**Exercise brief:**
Return copies of the lines below that mention "video".

**Records shown:**
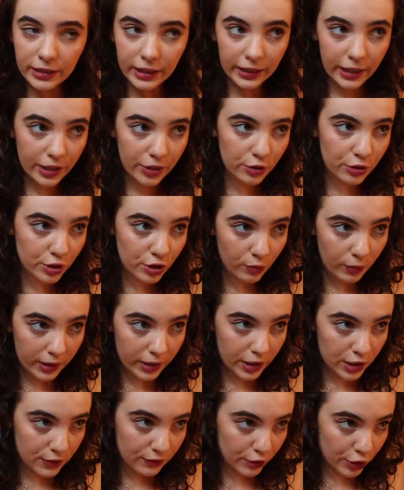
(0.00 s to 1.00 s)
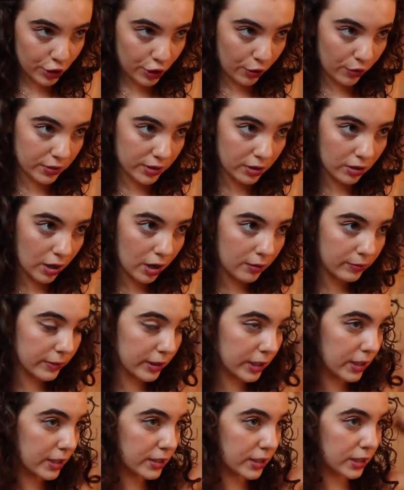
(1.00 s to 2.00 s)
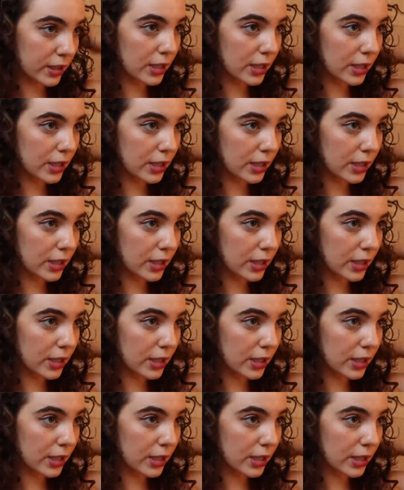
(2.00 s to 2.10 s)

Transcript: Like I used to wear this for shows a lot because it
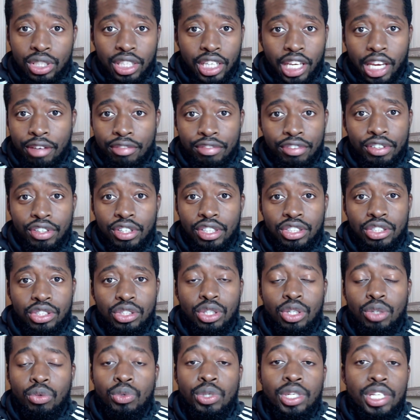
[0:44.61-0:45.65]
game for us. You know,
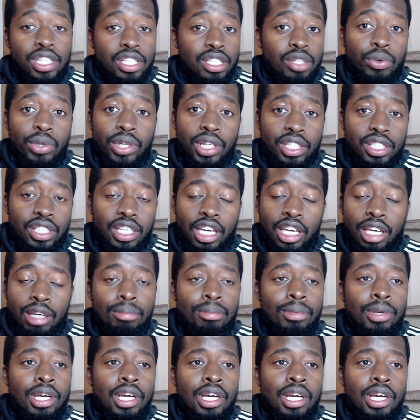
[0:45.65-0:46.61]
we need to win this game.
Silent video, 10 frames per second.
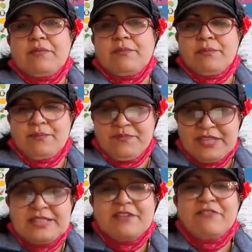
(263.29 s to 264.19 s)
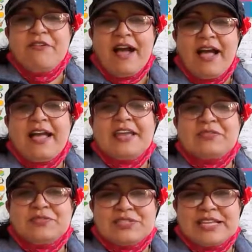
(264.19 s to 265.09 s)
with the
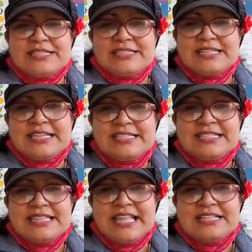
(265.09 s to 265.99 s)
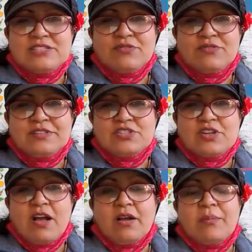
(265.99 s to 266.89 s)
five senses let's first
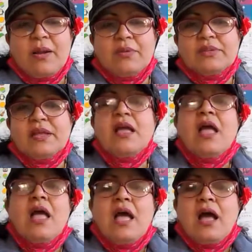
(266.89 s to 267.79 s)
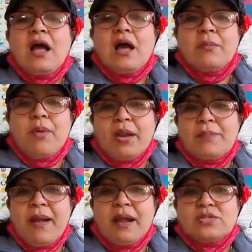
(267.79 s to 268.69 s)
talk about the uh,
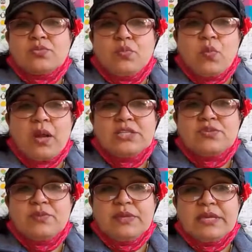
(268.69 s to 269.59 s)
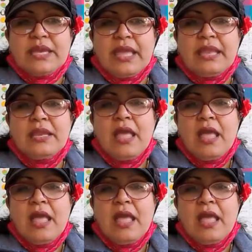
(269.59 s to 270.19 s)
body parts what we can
---
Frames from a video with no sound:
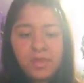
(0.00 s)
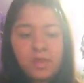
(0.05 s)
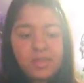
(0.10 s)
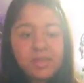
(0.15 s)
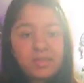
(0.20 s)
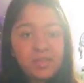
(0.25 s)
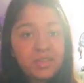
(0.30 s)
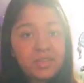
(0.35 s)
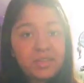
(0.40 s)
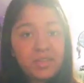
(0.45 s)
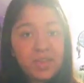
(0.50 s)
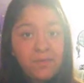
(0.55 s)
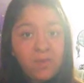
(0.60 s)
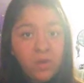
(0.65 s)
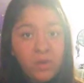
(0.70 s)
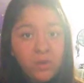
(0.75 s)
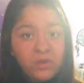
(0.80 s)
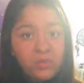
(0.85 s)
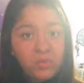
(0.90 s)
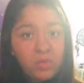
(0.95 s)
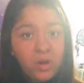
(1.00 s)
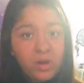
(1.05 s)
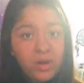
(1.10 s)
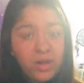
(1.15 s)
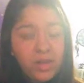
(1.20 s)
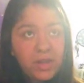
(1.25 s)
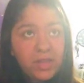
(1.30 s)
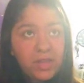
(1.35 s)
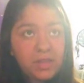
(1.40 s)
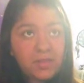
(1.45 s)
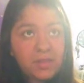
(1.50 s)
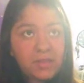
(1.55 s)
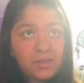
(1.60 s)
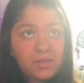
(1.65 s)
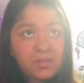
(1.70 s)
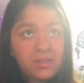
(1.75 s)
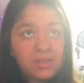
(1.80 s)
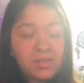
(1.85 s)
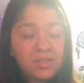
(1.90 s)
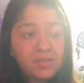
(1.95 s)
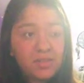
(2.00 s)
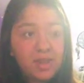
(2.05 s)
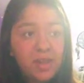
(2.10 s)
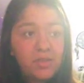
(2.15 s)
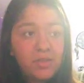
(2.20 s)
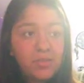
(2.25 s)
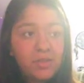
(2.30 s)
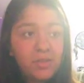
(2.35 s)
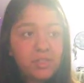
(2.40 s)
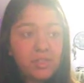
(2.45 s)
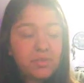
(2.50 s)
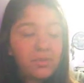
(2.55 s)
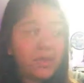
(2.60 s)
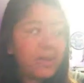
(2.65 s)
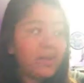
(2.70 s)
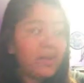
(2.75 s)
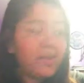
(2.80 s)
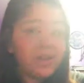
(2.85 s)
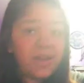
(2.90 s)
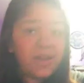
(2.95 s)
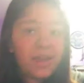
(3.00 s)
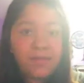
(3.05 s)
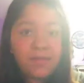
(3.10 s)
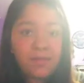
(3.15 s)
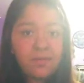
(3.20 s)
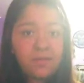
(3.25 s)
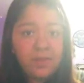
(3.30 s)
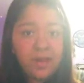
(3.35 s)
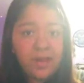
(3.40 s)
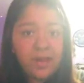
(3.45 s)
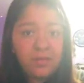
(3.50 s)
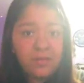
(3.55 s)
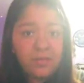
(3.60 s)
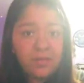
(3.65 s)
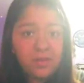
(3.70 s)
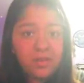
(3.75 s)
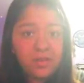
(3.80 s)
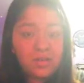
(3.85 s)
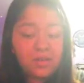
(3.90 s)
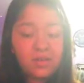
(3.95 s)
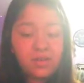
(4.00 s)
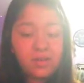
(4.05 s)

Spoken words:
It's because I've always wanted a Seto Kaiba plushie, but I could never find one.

**Response area:**
Silent video, 10 frames per second.
Frames from a video with no sound:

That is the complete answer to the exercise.